Centre for Clinical Governance Research in Health, Australian Institute of Health Innovation, Faculty of Medicine, University of New South Wales, Sydney, Australia.
Acad Emerg Med. 2011 Oct;18(10):1045-52. doi: 10.1111/j.1553-2712.2011.01171.x.
In this hypothesis-generating study, we observe, identify, and analyze how emergency clinicians seek to manage work pressure to maximize patient flow in an environment characterized by delayed patient admissions (access block) and emergency department (ED) crowding.
An ethnographic approach was used, which involved direct observation of on-the-ground behaviors, when and where they happened. More than 1,600 hours over a 12-month period were spent observing approximately 4,500 interactions across approximately 260 emergency physicians and nurses, emergency clinicians, and clinicians from other hospital departments. The authors content analyzed and thematically analyzed more than 800 pages of field notes to identify indicators of and responses to pressure in the day-to-day ED work environment.
In response to the inability to control inflow, and the reactions of inpatient departments to whom patients might be transferred, emergency clinicians: reconciled urgency and acuity of conditions; negotiated and determined patients' admission-discharge status early in their trajectories; pursued predetermined but coevolving pathways in response to micro- and macroflow problems; and exercised flexibility to reduce work pressure by managing scarce time and space in the ED.
To redress the linearity of most literature on patient flow, this study adopts a systems perspective and ethnographic methods to bring to light the dynamic role that individuals play, interacting with their work contexts, to maintain patient flow. The study provides an empirical foundation, uniquely discernible through qualitative research, about aspects of ED work that previously have been the subject only of discussion or commentary articles. This study provides empirical documentation of the moment-to-moment responses of emergency clinicians to work pressure brought about by factors outside much of their control, establishing the relationship between patient flow and work pressure. We conceptualize the ED as a dynamic system, combining socioprofessional influences to reduce and control work pressure in the ED. Interventions in education, practice, policy, and organizational performance evaluations will be supported by this systematic documentation of the complexity of emergency clinical work. Future research involves testing the five findings using systems dynamic modeling techniques.

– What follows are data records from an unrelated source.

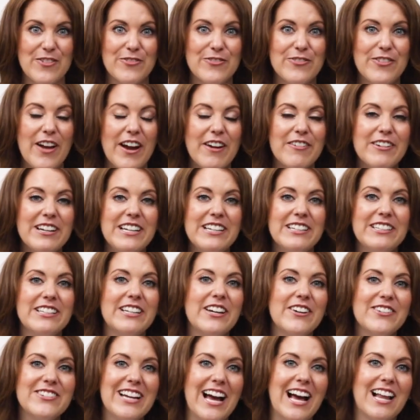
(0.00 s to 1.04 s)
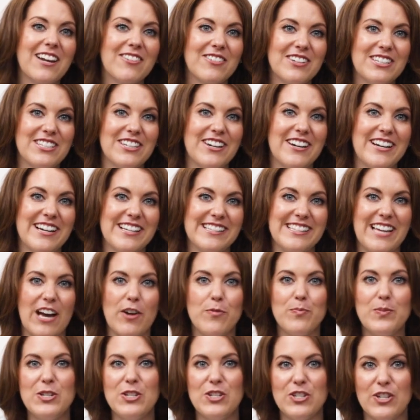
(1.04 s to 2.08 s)
Very low-calorie diets
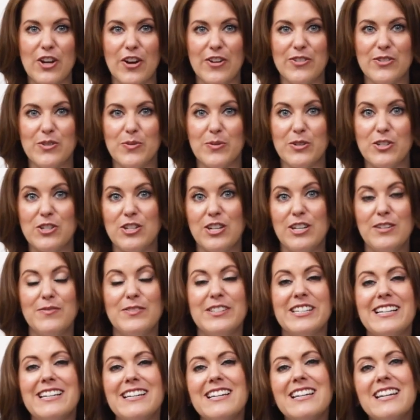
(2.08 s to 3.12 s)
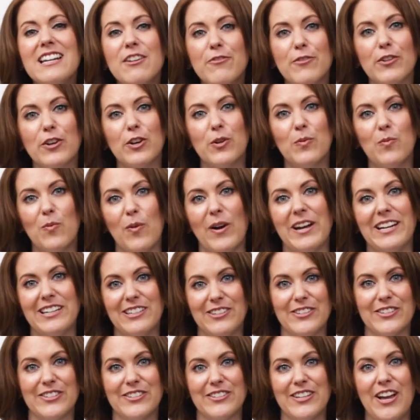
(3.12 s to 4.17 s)
have been shown to achieve significant weight
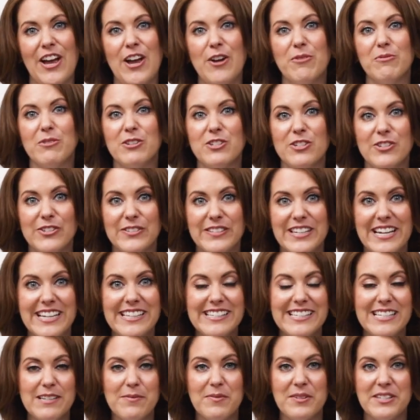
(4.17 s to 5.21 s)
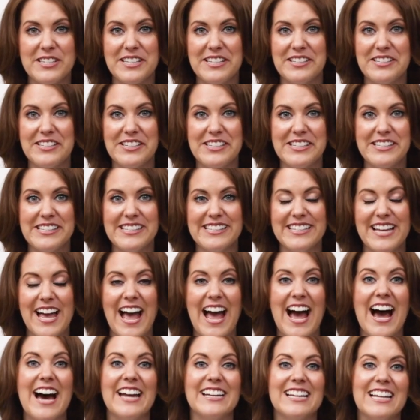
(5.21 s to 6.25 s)
loss, reduce insulin resistance,
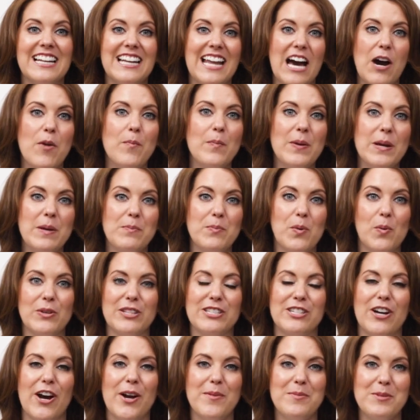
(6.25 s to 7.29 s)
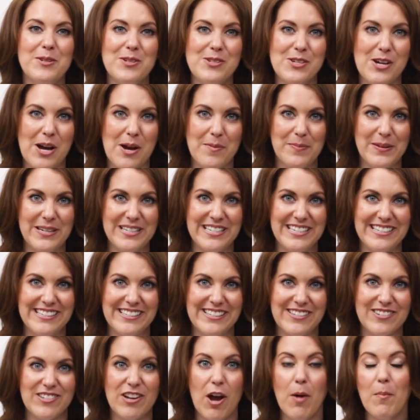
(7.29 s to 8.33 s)
and allow people with type two
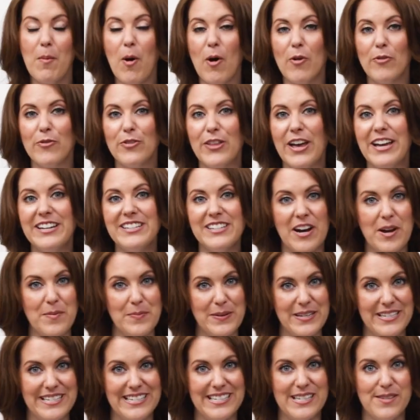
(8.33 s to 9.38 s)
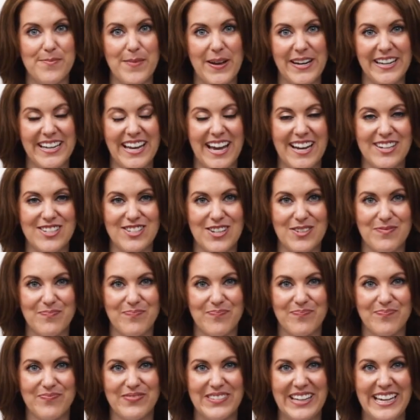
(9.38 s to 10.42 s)
diabetes to come off their diabetes
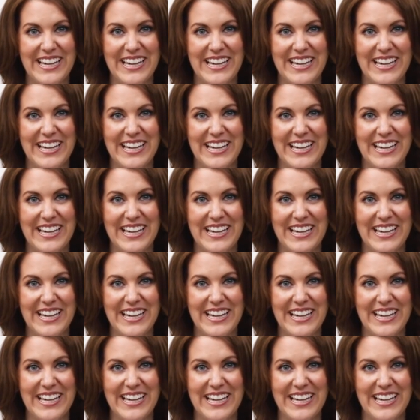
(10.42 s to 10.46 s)
medication.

在这项假设生成研究中,我们观察、识别和分析急诊临床医生如何在以延迟患者入院(就诊阻塞)和急诊部(ED)拥堵为特征的环境中管理工作压力,以最大限度地提高患者流量。
采用了一种民族志方法,包括直接观察实地行为以及它们发生的时间和地点。在 12 个月的时间里,我们观察了大约 260 名急诊医生和护士、急诊临床医生以及其他医院科室的临床医生之间的大约 4500 次互动,共花费了 1600 多个小时。作者对 800 多页的实地记录进行了内容分析和主题分析,以确定日常 ED 工作环境中的压力指标和应对压力的方法。
为了应对无法控制流入量的情况,以及住院病房对可能转院的患者的反应,急诊临床医生采取了以下措施:协调病情的紧急程度和严重程度;在患者的轨迹早期协商并确定其入院-出院状态;针对微观和宏观流量问题,按照预定但不断演变的路径进行操作;并通过管理 ED 中的稀缺时间和空间来减少工作压力,保持灵活性。
为了纠正大多数关于患者流量的文献的线性性,本研究采用了系统视角和民族志方法,揭示了个体在维持患者流量方面所扮演的动态角色,他们与工作环境相互作用。这项研究通过定性研究提供了一个独特的实证基础,揭示了 ED 工作中以前仅作为讨论或评论文章主题的方面。这项研究提供了急诊临床医生对其工作压力的即时反应的实证记录,这些压力是由他们无法控制的因素引起的,从而建立了患者流量和工作压力之间的关系。我们将 ED 视为一个动态系统,结合社会职业影响来减少和控制 ED 中的工作压力。这项系统记录急诊临床工作的复杂性将为教育、实践、政策和组织绩效评估方面的干预措施提供支持。未来的研究涉及使用系统动力学建模技术测试这五个发现。